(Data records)
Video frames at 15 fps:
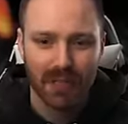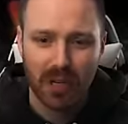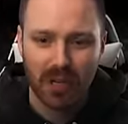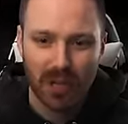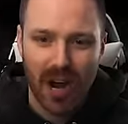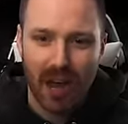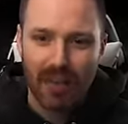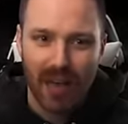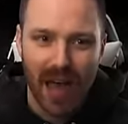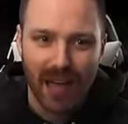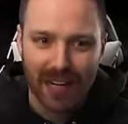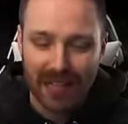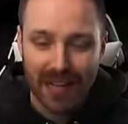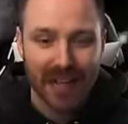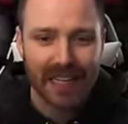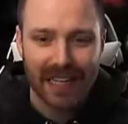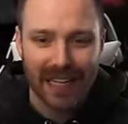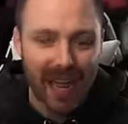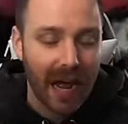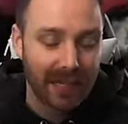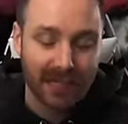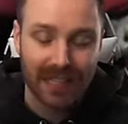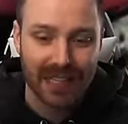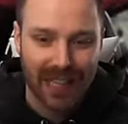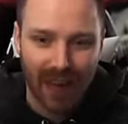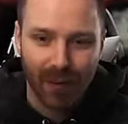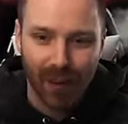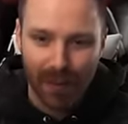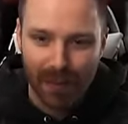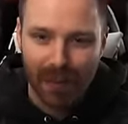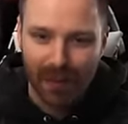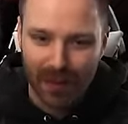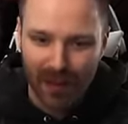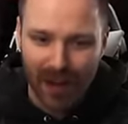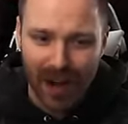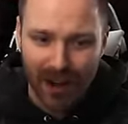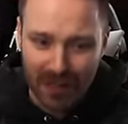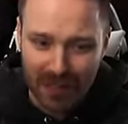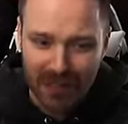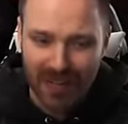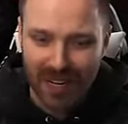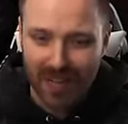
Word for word: must have dropped that because I did not see that weapon on the ground. I was gonna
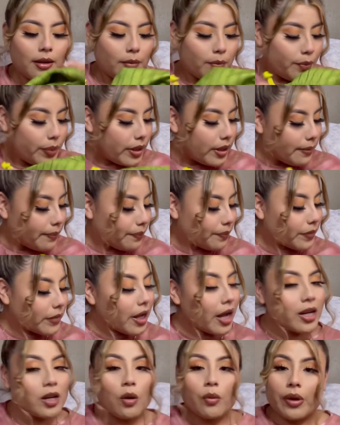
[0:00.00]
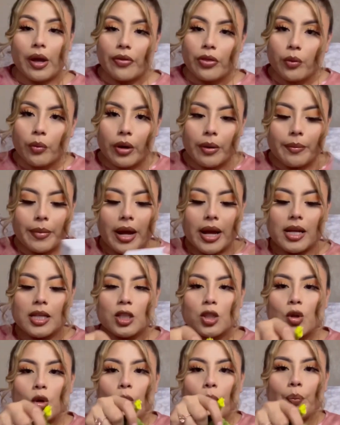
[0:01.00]
But I know we have to wear masks,
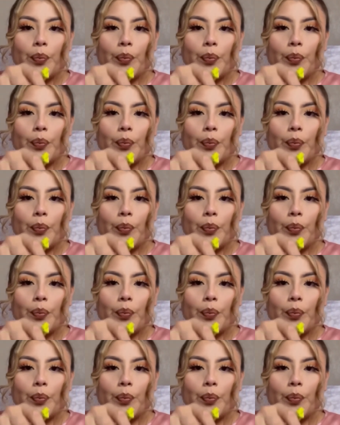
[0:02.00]
so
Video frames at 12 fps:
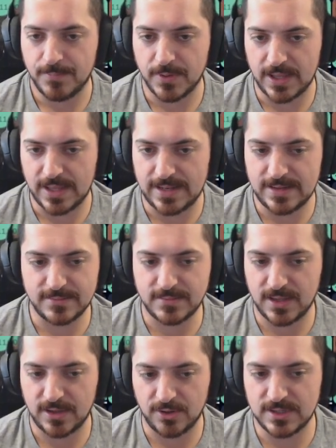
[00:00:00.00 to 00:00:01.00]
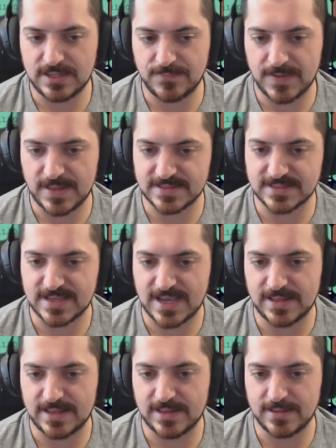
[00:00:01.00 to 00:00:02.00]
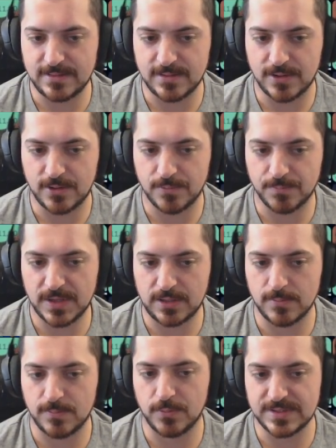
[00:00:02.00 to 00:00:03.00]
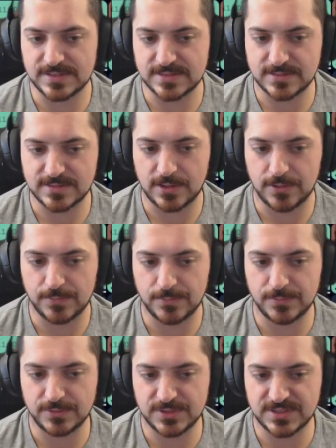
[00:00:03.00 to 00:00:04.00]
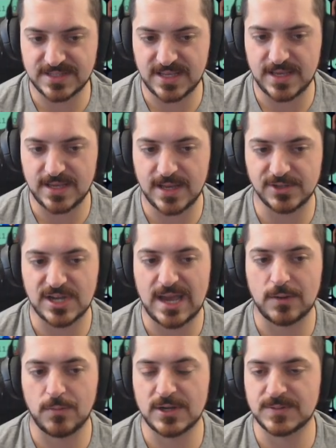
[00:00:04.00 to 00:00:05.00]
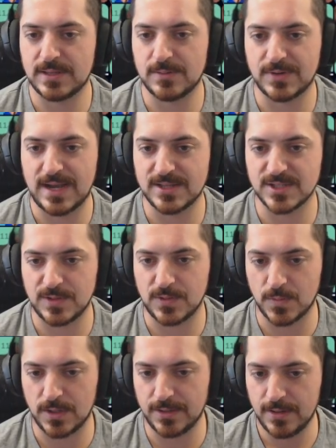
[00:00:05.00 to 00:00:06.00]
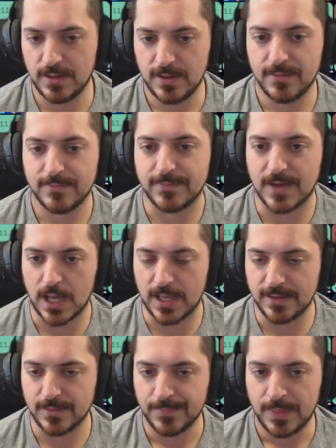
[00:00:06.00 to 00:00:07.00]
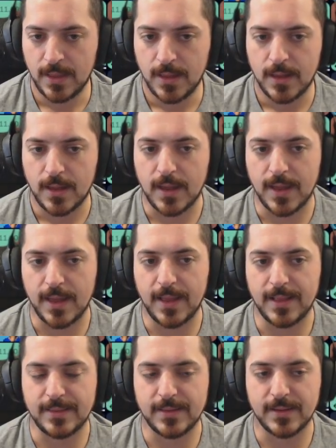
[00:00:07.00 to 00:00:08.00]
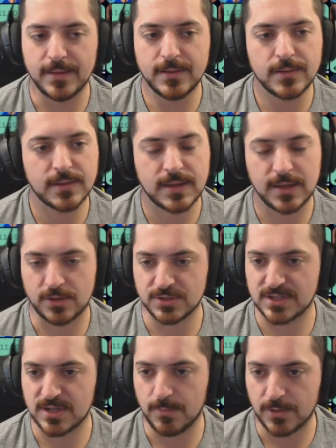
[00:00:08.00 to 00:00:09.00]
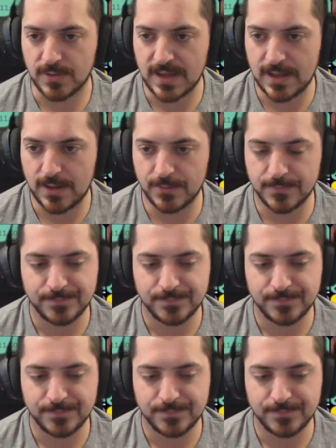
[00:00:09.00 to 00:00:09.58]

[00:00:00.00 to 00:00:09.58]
But kicker and defense is kind of, you know, pick your poison. So we'll just say Jaguars play the Browns week 1. Fine. And kicker's coming around.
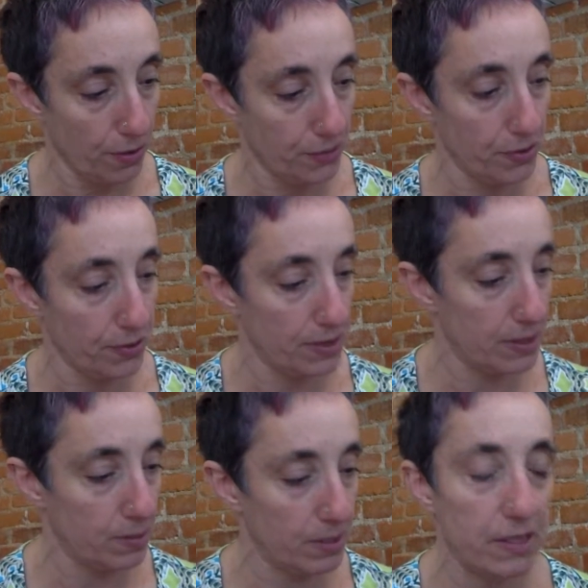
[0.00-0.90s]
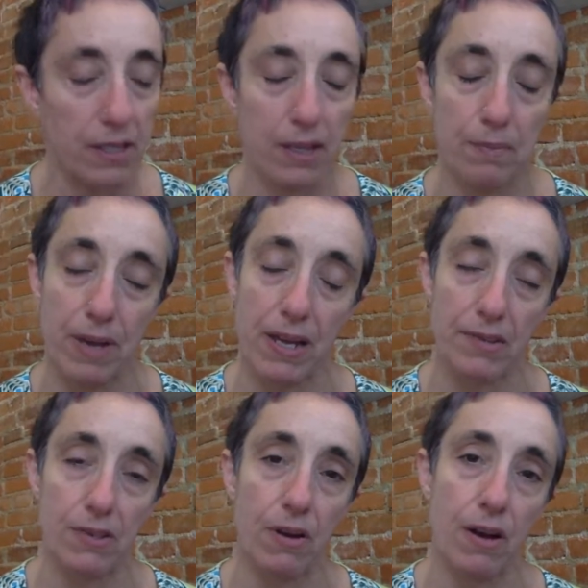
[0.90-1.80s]
So it's explicitly
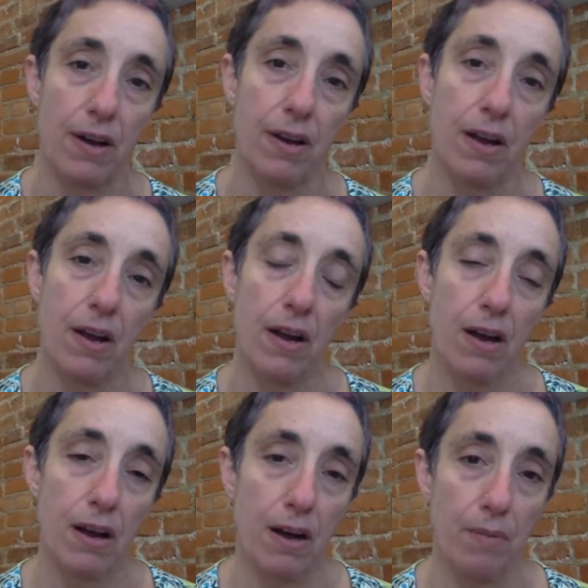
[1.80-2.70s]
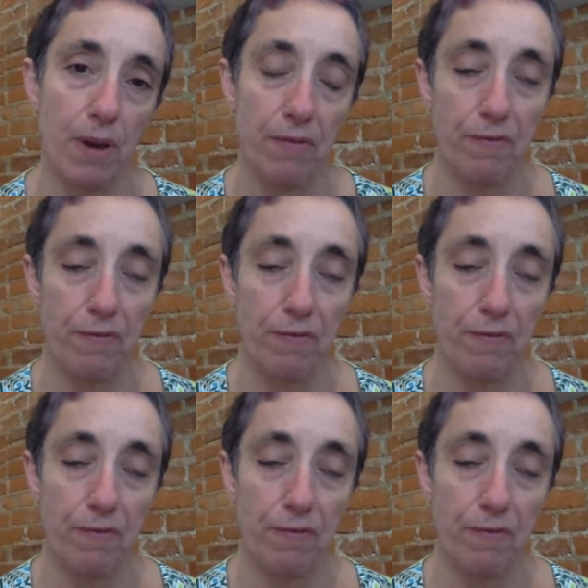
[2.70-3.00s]
based on a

What you will do: Output the lines above in full and exactly. Leave out every picture.

Expected answer:
Video frames at 15 fps:
Word for word: must have dropped that because I did not see that weapon on the ground. I was gonna
[0:00.00]
[0:01.00]
But I know we have to wear masks,
[0:02.00]
so
Video frames at 12 fps:
[00:00:00.00 to 00:00:01.00]
[00:00:01.00 to 00:00:02.00]
[00:00:02.00 to 00:00:03.00]
[00:00:03.00 to 00:00:04.00]
[00:00:04.00 to 00:00:05.00]
[00:00:05.00 to 00:00:06.00]
[00:00:06.00 to 00:00:07.00]
[00:00:07.00 to 00:00:08.00]
[00:00:08.00 to 00:00:09.00]
[00:00:09.00 to 00:00:09.58]

[00:00:00.00 to 00:00:09.58]
But kicker and defense is kind of, you know, pick your poison. So we'll just say Jaguars play the Browns week 1. Fine. And kicker's coming around.
[0.00-0.90s]
[0.90-1.80s]
So it's explicitly
[1.80-2.70s]
[2.70-3.00s]
based on a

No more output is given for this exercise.